On the one hand, the Economist is clearly optimistic about the prospect of news, going forward: "As large branches of the industry wither, new shoots are rising. The result is a business that is smaller and less profitable, but also more efficient and innovative." Yet, its stance on the future of print media is vague. Does it believe that newspapers (along with the established press) are heading for extinction? Or does it think there is still hope?
The Economist seems to think there may no longer be a place for traditional media in today's increasingly digital society and hints at a world where such media eventually dies out, in what it sees as the "end of a certain kind of civic sensibility." What's odd is that such a tone should come from a publication which has always referred to itself as a "newspaper." Interestingly, it avoids doing so in these specific articles.
We must not overlook emerging markets such as India and China, where despite some stagnation, the newspaper industry (not just news) is flourishing, as recent investments show. Some may argue that rising literacy levels will eventually lead to news consumption moving online even in these parts of the world, and once internet penetration becomes more substantial, this is a possibility. Although, coming back to the West, Canada is proof that a solid internet network does not necessarily mean that print must suffer.

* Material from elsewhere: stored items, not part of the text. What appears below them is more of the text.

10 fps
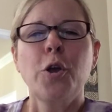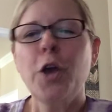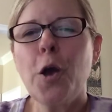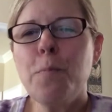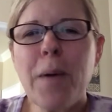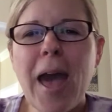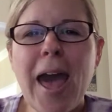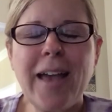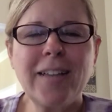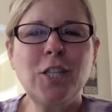Go
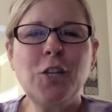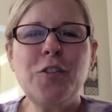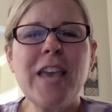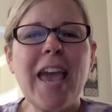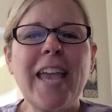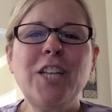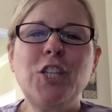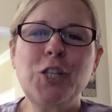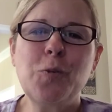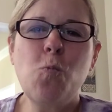back to the
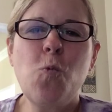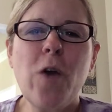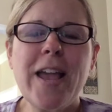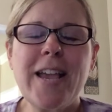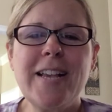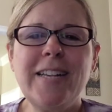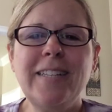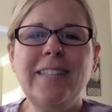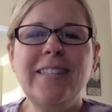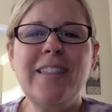ancient
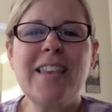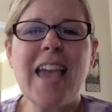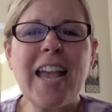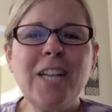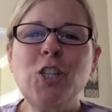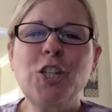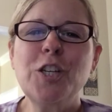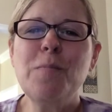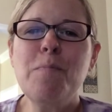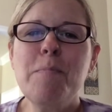ways and the
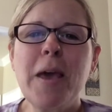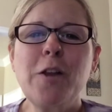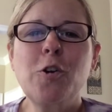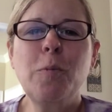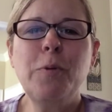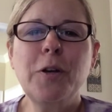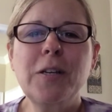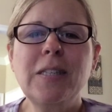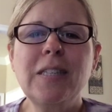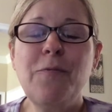ancient medical
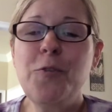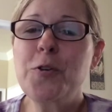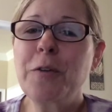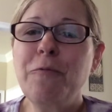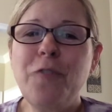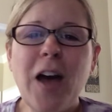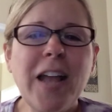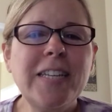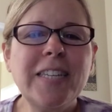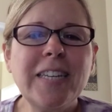books if you can
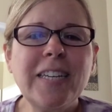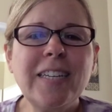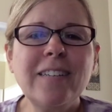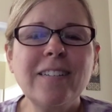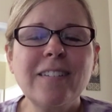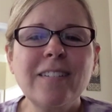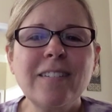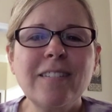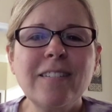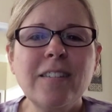find any.
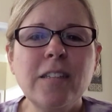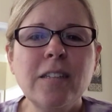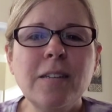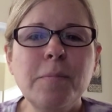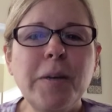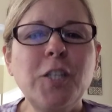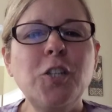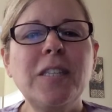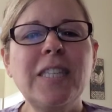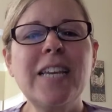But
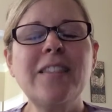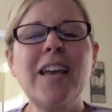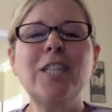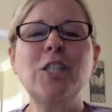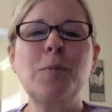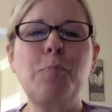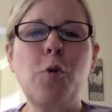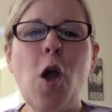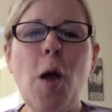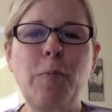you see, that's the
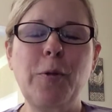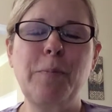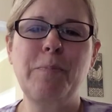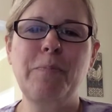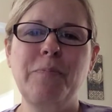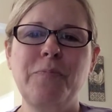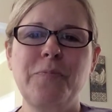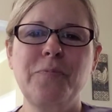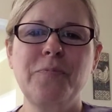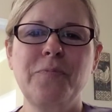problem.
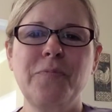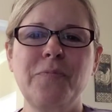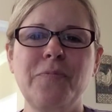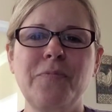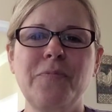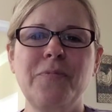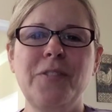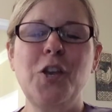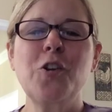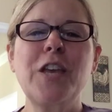
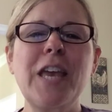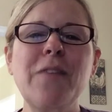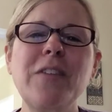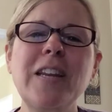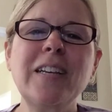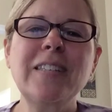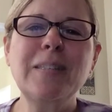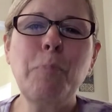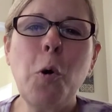You're giving us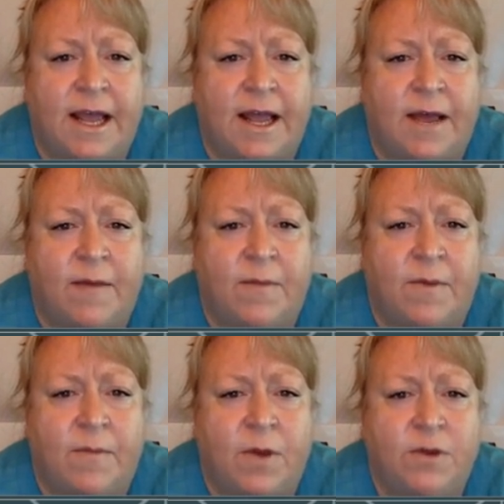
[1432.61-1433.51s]
um,
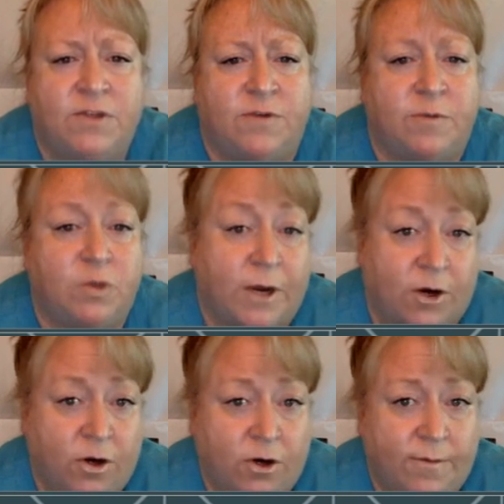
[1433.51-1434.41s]
post from
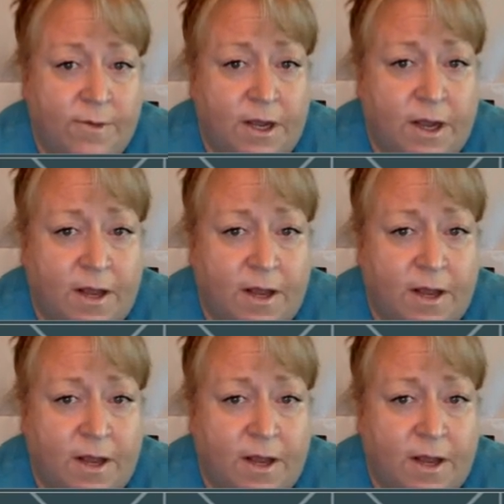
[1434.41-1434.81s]
Twitter uh,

The argument that Obama has every "intention to bypass the news filter" is unconvincing and it seems more likely that he and his multimedia-savvy team are simply engaging with all branches of the media community, in what some have called a "new spirit of inclusion," which includes the social networking community.

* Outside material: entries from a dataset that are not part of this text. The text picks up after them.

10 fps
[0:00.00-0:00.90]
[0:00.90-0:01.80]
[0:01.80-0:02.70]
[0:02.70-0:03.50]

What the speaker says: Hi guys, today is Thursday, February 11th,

While newspapers may be in decline, it is premature to write newspapers off entirely, although there is no doubt that some aspects of the original business model need to be revised and adapted to the needs of today's readers and advertisers. Newspapers have generally been battered and bruised and bounced about from one would-be proprietor to the next, obliged to cut back staff and, in many cases, forced to shutdown altogether. This is not the result of dwindling circulation, for despite drops, there is still a large contingent of people for whom reading the newspaper is an essential part of keeping themselves informed.